## DATASET ENTRIES:
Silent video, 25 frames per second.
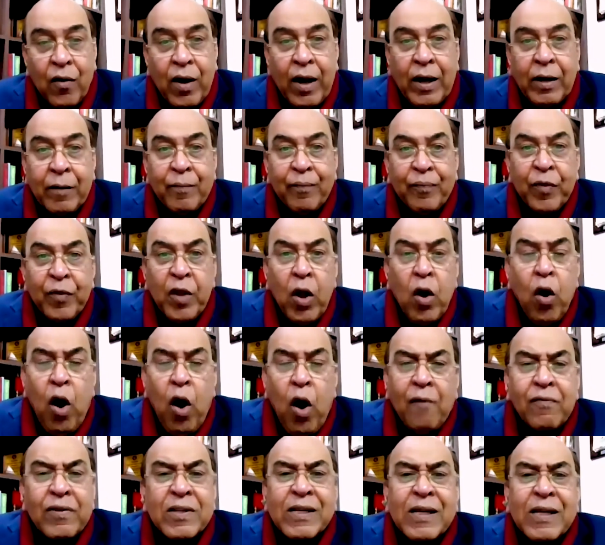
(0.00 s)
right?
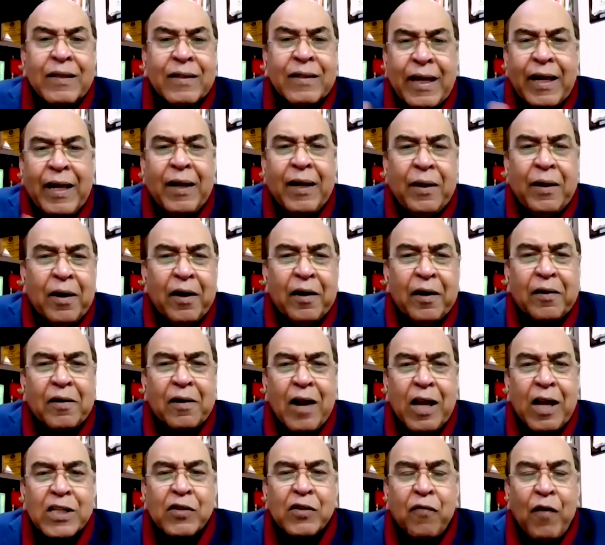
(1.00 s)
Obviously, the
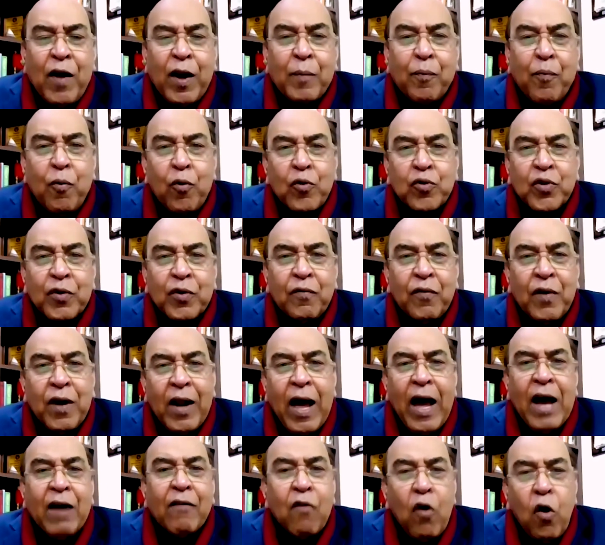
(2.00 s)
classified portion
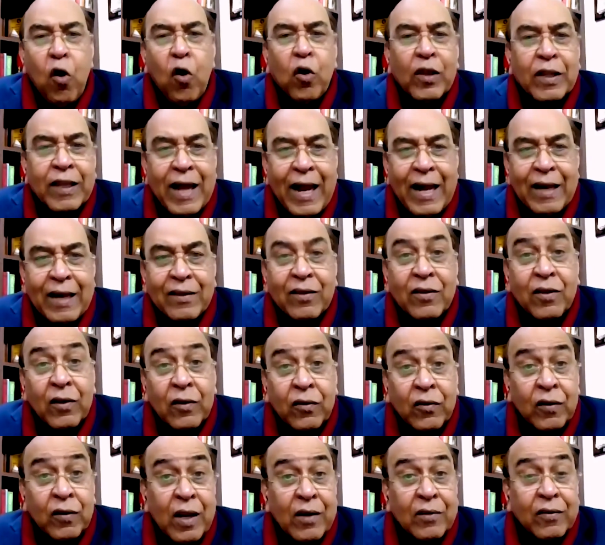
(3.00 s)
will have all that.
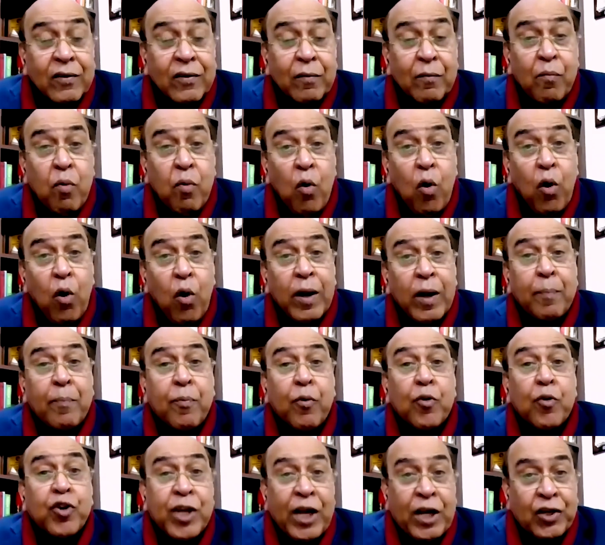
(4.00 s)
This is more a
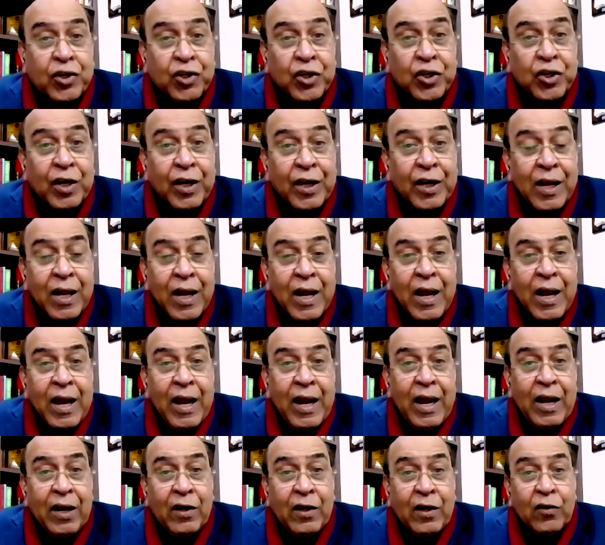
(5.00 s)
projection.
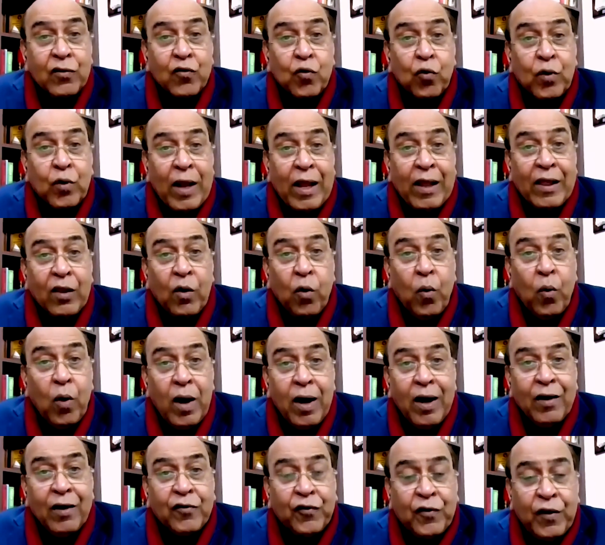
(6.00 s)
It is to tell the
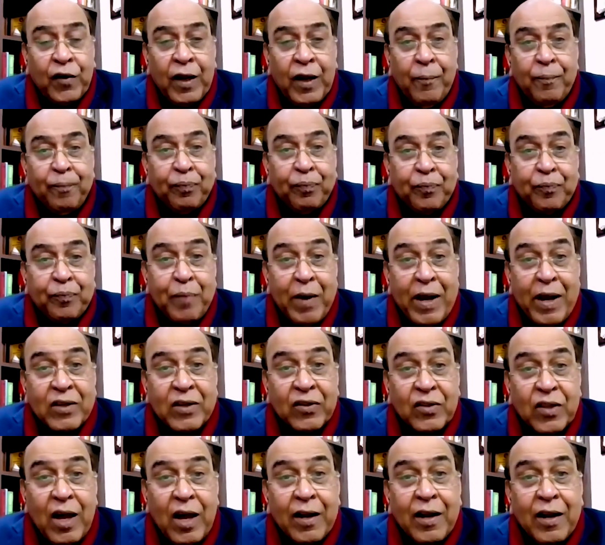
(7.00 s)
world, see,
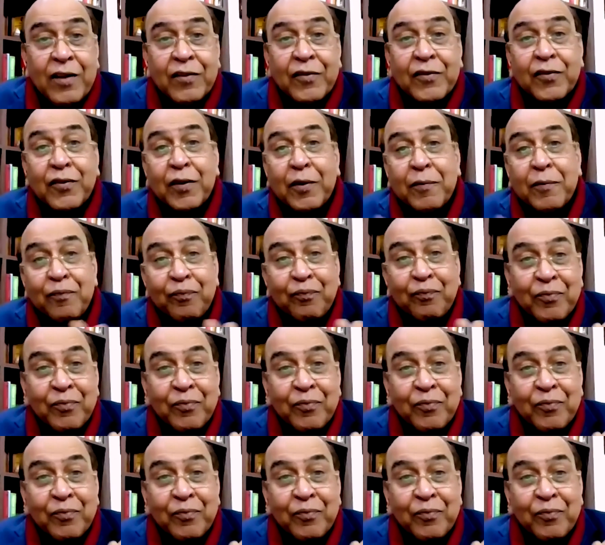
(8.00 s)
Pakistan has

## WHAT THE TASK ASKS:
Return every entry exactly, dropping the pictures.

## OUTPUT BELOW:
Silent video, 25 frames per second.
(0.00 s)
right?
(1.00 s)
Obviously, the
(2.00 s)
classified portion
(3.00 s)
will have all that.
(4.00 s)
This is more a
(5.00 s)
projection.
(6.00 s)
It is to tell the
(7.00 s)
world, see,
(8.00 s)
Pakistan has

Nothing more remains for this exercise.